The Killnet hacktivist group is actively targeting the health sector with DDoS attacks, claiming to have successfully exfiltrated data from a number of hospitals within the last month, according to a Department of Health and Human Services Cybersecurity Coordination Center alert.

In fact, users found and publicly shared global health and personal information belonging to global health organizations on the alleged Killnet list on Jan. 28.

John Riggi, the American Hospital Association’s national advisor for cybersecurity and risk, warned that “As of today, we understand that some of the named entities were, in fact, targeted by DDoS attacks.”

However, the impact of the activity was found to be “minimal and temporary with no impact to care delivery services,” he added. Although DDoS attacks don’t typically cause significant damage, the traffic surges brought on by these cyberattacks can cause website outages that can last for several hours or days.

As such, provider entities should ensure they have adequate DDoS protection for their web hosting.

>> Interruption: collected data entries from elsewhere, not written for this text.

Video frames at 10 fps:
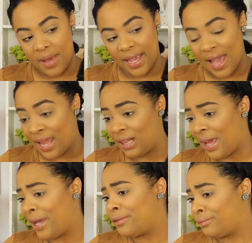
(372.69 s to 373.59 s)
My
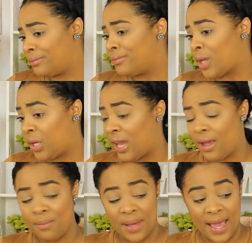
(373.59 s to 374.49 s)
highlight,
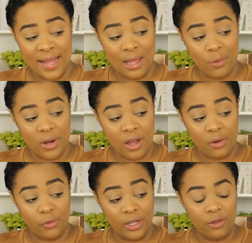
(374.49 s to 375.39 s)
yeah, my highlight went
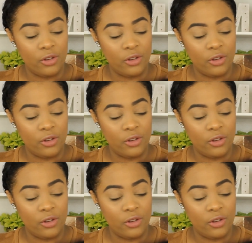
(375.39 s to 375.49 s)
on really,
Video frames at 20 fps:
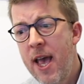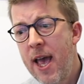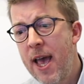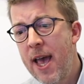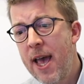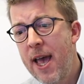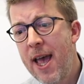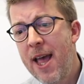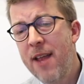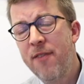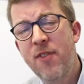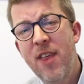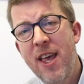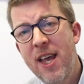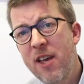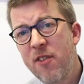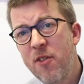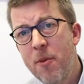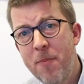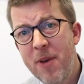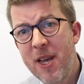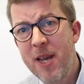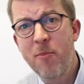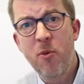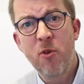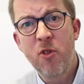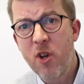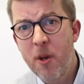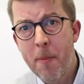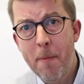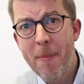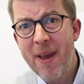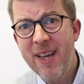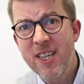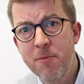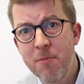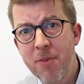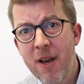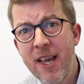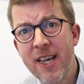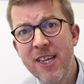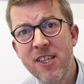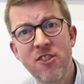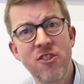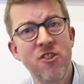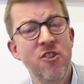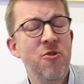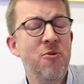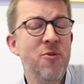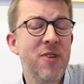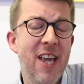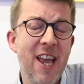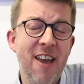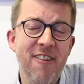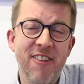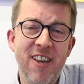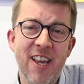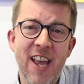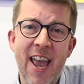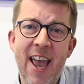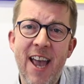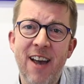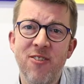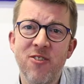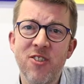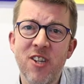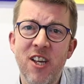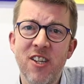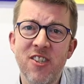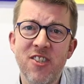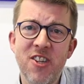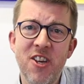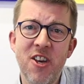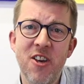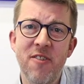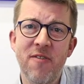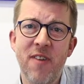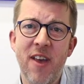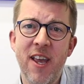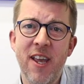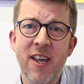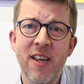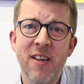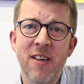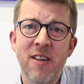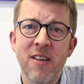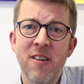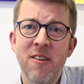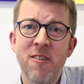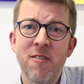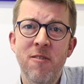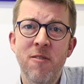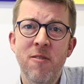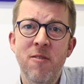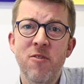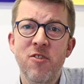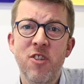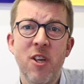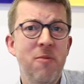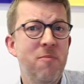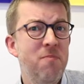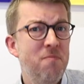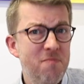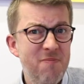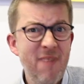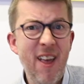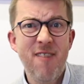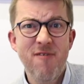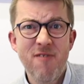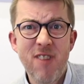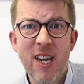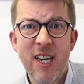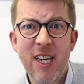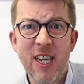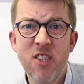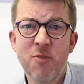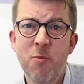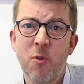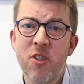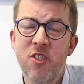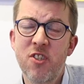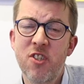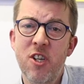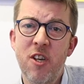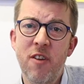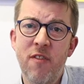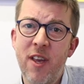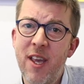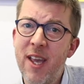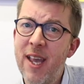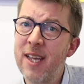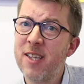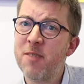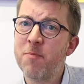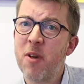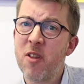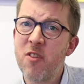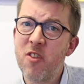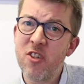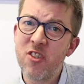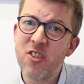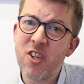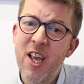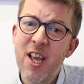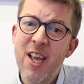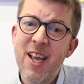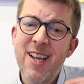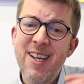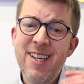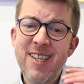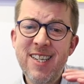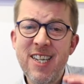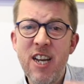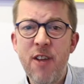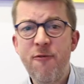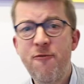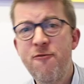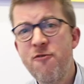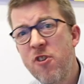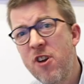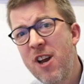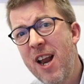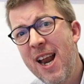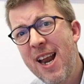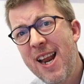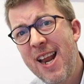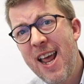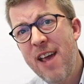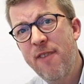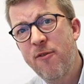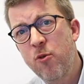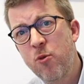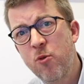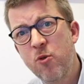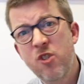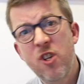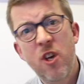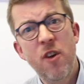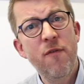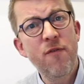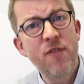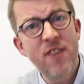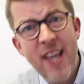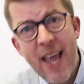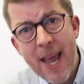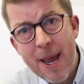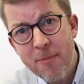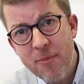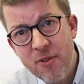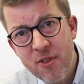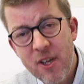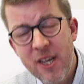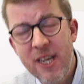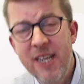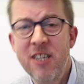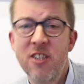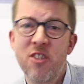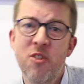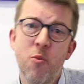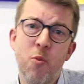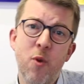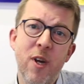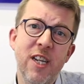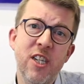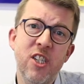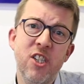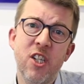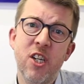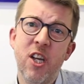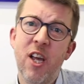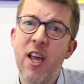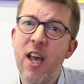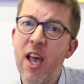and they are the people that are best placed to carry out a survey. So that really is what a survey is, but there's different levels of depth into which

Killnet is notorious for launching DDoS attacks with “thousands of connection requests and packets to be sent to the target server or website per minute, slowing down or even stopping vulnerable systems,” according to a December HC3 alert that followed a successful attack on a U.S. healthcare entity.

The group operates multiple public channels for recruitment purposes and has suspected ties with Russian government organizations like the Russian Federal Security Service (FSB) or the Russian Foreign Intelligence Service (SVR). But the connections have not been confirmed. 

What’s clear is that the group’s senior members have extensive experience with deploying DDoS attacks, having “previously operated their own DDoS services and botnets. Most of these operations rely on publicly available DDoS scripts and IP stressers.

But researchers are divided on the group’s impact, noting the group has failed at pivoting their attack models. In October, for example, Killnet successfully blocked the infrastructure of J.P. Morgan but was unable to disrupt the bank operations.

The Department of Justice seized 48 internet domains tied to some of…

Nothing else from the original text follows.